Where data meets insight:
Data convergence is important in observability because it allows organizations to bring together data from various sources and analyze it in a single place.
This can be especially useful when it comes to understanding the performance and health of your organization’s systems and applications, as it allows for a more comprehensive view of the entire system.
One of the main benefits of data convergence is that it allows organizations to identify patterns and correlations that might not be apparent when looking at data from a single source. By bringing together data from multiple sources, you get a more complete picture of how the systems are functioning and identify potential issues more quickly.
Logiq’s Data convergence offers several advantages, including:
- The elimination of the need to connect different data stores for the same data to be displayed on a dashboard for analytical purposes
- The elimination of the need to maintain separate ETL pipelines for ingested data
- A reduction in maintenance costs as there is only one data store that needs to be managed
- An increased ability to focus on addressing customer problems and solutions rather than solving data problems
- A single source of truth for all applications, eliminating the need for duplication and cleaning of data
A few key useful features of Data convergence include:
- Overcoming the problem of running multiple applications in silos
- Simplified scalability – with a single location for data storage, scaling becomes faster and easier
- Increased security – with fewer routes for unethical sources to access the system, the data becomes more secure and less vulnerable to attacks
- Improved disaster recovery – data can be backed up across multiple geographical locations, and the overhead of backing up multiple data stores is eliminated as all data is located in one place
How it works?
Logiq allows to converge of and analyze any data source, including logs, metrics, events, and traces.
With the use of relational databases and “machine data,” Logiq wants to make it simple for businesses to combine operational intelligence.
Logiq’s main platform for monitoring, processing, and analyzing machine data, can now integrate structured data from traditional relational databases such as PostgreSQL, Redis, SQLite, MySQL, and MongoDB. This serves a variety of purposes, such as tracking events, identifying patterns, and troubleshooting issues.
Our objectives are clear which is to enhance network visibility to increase visibility, which ultimately will improve operational intelligence and better analytics throughout a business.
Logiq has a range of tools and features that make it easy to collect and analyze data from various sources. For instance, the intuitive user interface allows users to perform queries, generate reports, and visualize data in various ways. It also includes integrations with a variety of data sources, such as cloud services, application servers, and databases, making it easy to bring together data from different parts of your organization’s infrastructure.
Additionally, the following are the key convergence characteristics of the Logiq platform:
- Customers do not have to spend time and money monitoring and upgrading hundreds of reportedly ideal solutions because Logiq extends from edge to cloud (both private and public) and supports both monolithic apps and containers.

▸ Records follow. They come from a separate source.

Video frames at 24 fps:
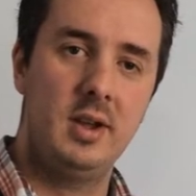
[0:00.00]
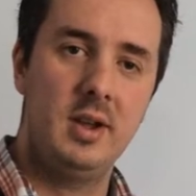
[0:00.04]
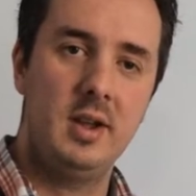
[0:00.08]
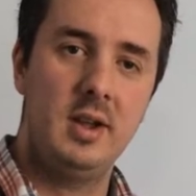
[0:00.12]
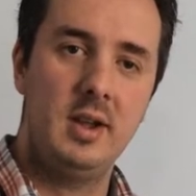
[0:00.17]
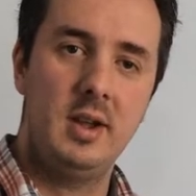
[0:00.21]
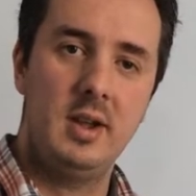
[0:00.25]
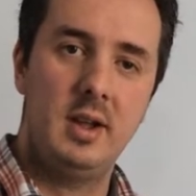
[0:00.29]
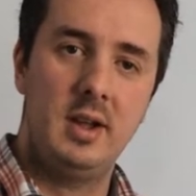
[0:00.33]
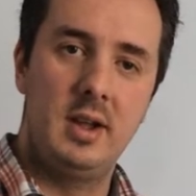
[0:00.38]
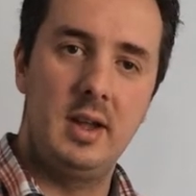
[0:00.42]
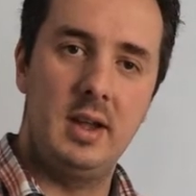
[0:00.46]

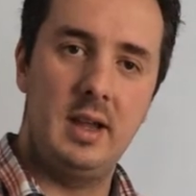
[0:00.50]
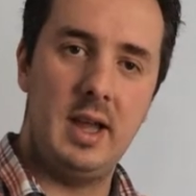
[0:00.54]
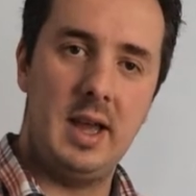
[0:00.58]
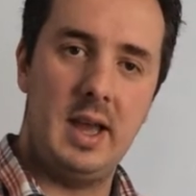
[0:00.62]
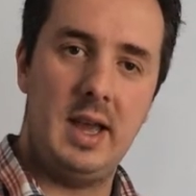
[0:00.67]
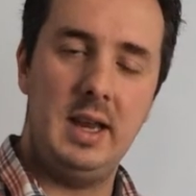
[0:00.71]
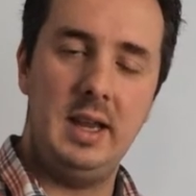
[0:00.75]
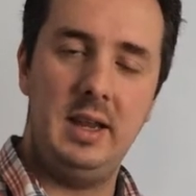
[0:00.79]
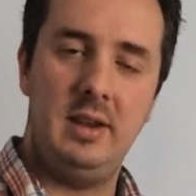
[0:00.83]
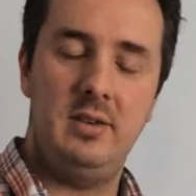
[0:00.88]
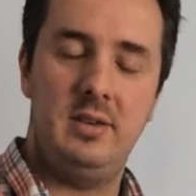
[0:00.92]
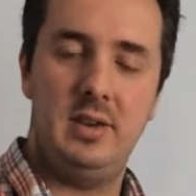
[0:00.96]
So
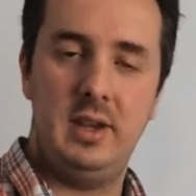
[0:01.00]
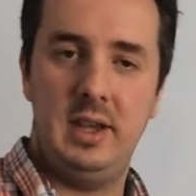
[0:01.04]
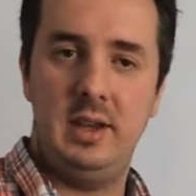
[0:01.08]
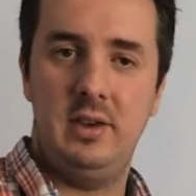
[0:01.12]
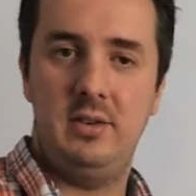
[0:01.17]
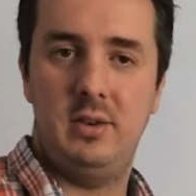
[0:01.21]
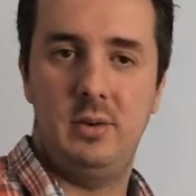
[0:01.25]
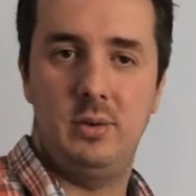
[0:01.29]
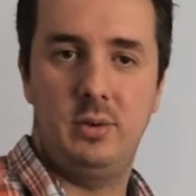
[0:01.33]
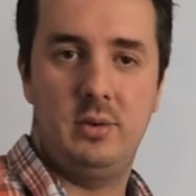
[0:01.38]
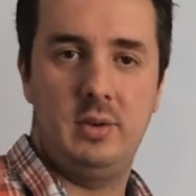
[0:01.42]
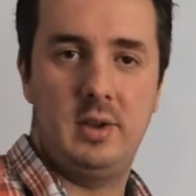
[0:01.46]
any
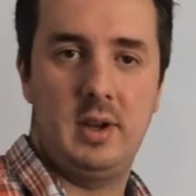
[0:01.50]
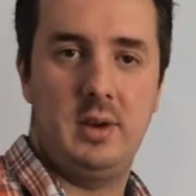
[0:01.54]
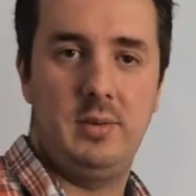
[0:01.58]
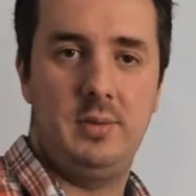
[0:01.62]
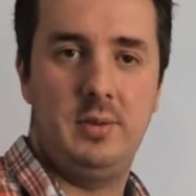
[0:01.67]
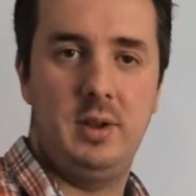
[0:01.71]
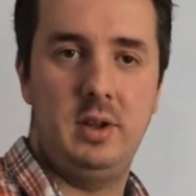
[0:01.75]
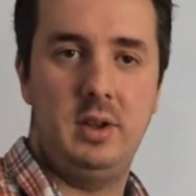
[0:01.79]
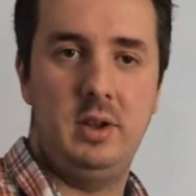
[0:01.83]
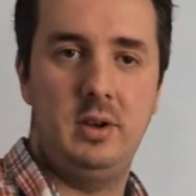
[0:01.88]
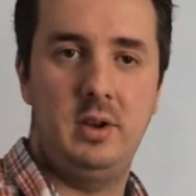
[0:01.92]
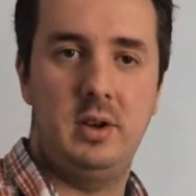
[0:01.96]
seasonal
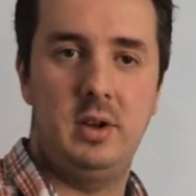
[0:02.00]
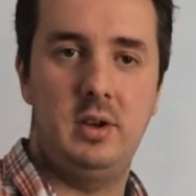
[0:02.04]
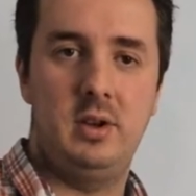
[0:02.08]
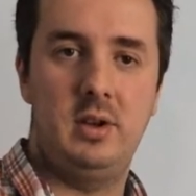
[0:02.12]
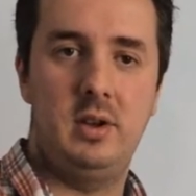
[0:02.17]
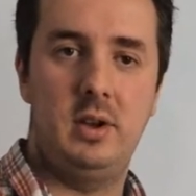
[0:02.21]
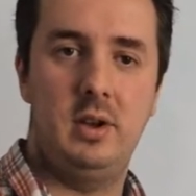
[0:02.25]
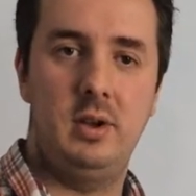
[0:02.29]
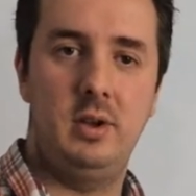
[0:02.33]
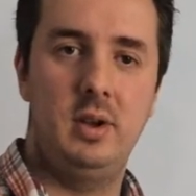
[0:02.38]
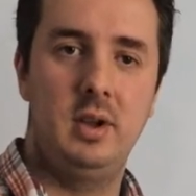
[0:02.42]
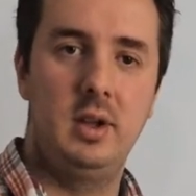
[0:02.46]
stuff that
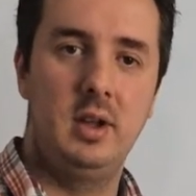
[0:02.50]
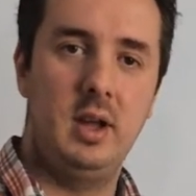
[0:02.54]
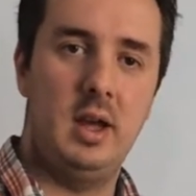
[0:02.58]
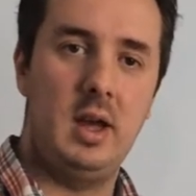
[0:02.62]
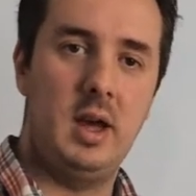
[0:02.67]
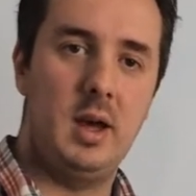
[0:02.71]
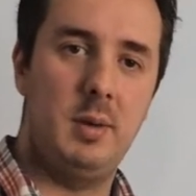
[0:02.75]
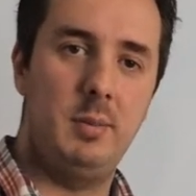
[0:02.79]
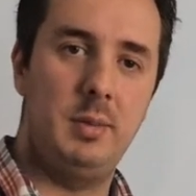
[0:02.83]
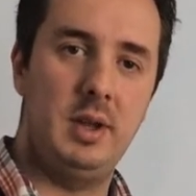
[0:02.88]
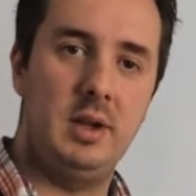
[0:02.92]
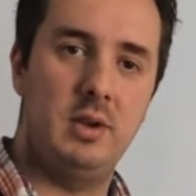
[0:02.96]
you can do
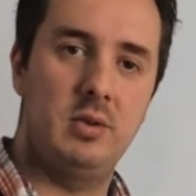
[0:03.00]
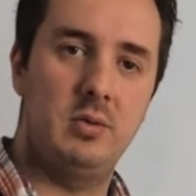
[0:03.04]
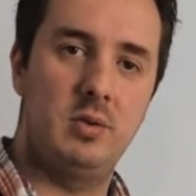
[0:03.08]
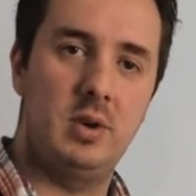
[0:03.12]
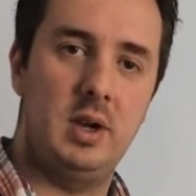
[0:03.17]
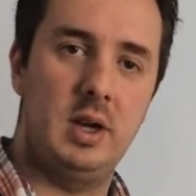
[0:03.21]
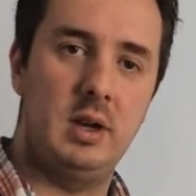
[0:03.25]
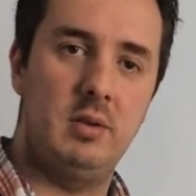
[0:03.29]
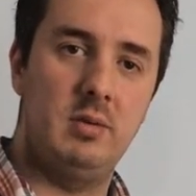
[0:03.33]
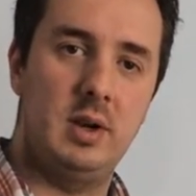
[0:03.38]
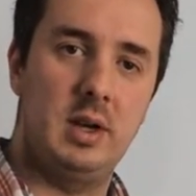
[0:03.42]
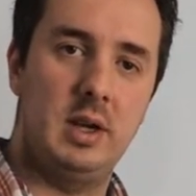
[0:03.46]

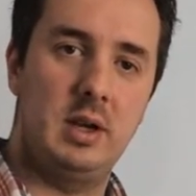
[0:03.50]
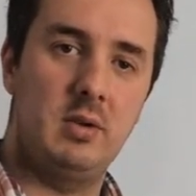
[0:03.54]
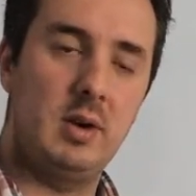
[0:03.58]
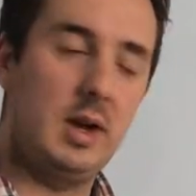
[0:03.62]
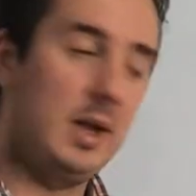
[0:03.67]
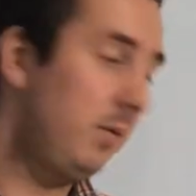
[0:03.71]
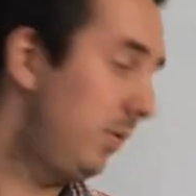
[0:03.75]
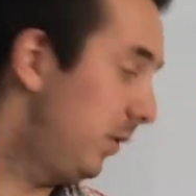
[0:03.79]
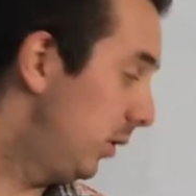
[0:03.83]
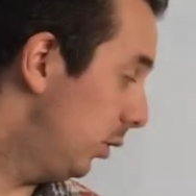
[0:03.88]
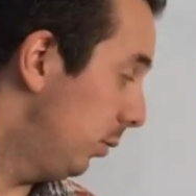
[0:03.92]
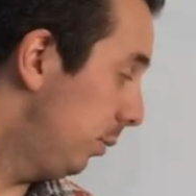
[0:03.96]
is really,
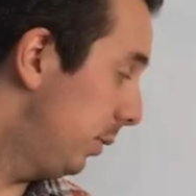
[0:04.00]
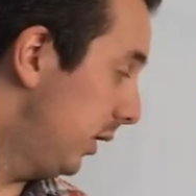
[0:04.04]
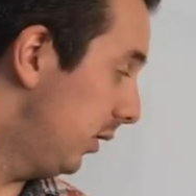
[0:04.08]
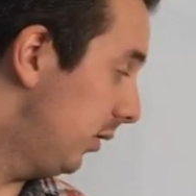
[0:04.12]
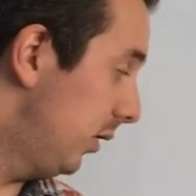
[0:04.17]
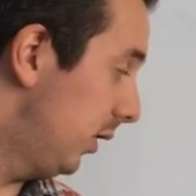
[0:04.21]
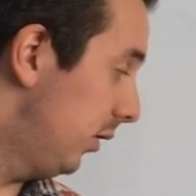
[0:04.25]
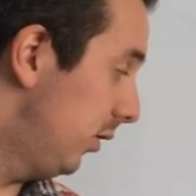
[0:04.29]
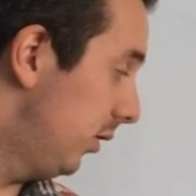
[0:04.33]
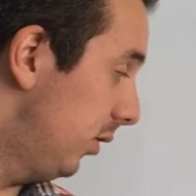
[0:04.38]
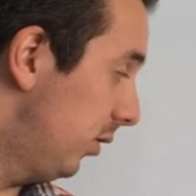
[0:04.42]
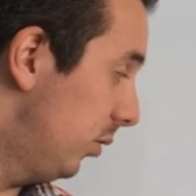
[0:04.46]
really great for
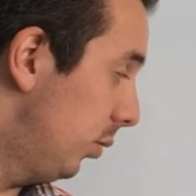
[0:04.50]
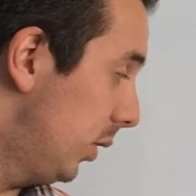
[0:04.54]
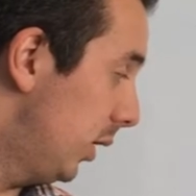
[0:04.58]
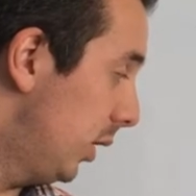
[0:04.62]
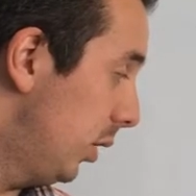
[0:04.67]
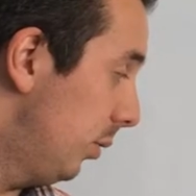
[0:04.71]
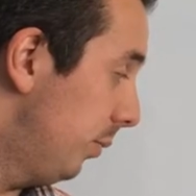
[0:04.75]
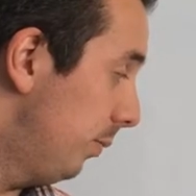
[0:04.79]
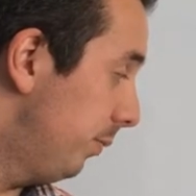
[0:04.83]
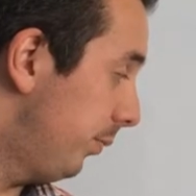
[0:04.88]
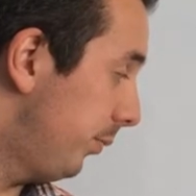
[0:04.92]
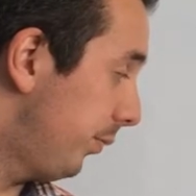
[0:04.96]
your business
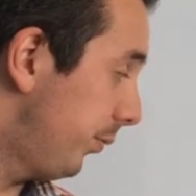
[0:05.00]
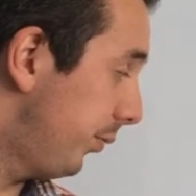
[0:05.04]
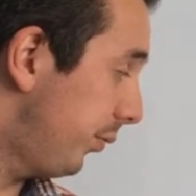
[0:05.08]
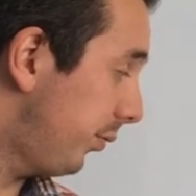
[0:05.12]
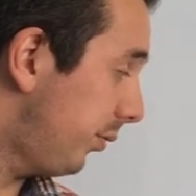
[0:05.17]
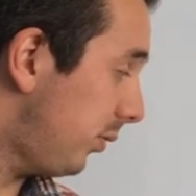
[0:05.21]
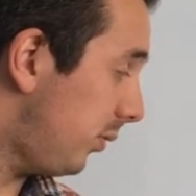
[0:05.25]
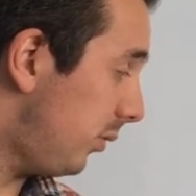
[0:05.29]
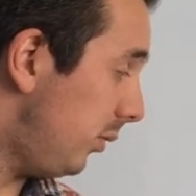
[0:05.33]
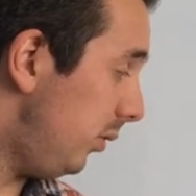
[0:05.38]
as well.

This lessens vendor lock-in and aids in preventing early cloud migrations and inconsistent tools between environments.
- In order to further reduce fragmentation, Logiq uses the same data for a variety of use cases. This saves customers from having to ingest and store the same data in distinct tools several times. This helps to connect data from various sources so that users may see everything in its entirety.
- Furthering the notion of extensibility, logiq offers cloud-to-cloud data transfer. Customers can store enormous volumes of data affordably because of this, which also hinders lock-in.
- Scalability is a strength of Logiq. The capability to digest data in any format and then search it at scale allows ingesting data, executing ETL, and then running quick queries. Customers require authoritative and trustworthy data that enables them to take precise measures when breaches or app outages happen, in addition to quick solutions.
Overall, the observability platform from LOGIQ.AI is a powerful tool for organizations looking to improve the performance and reliability of their systems and applications by converging and analyzing data from any source.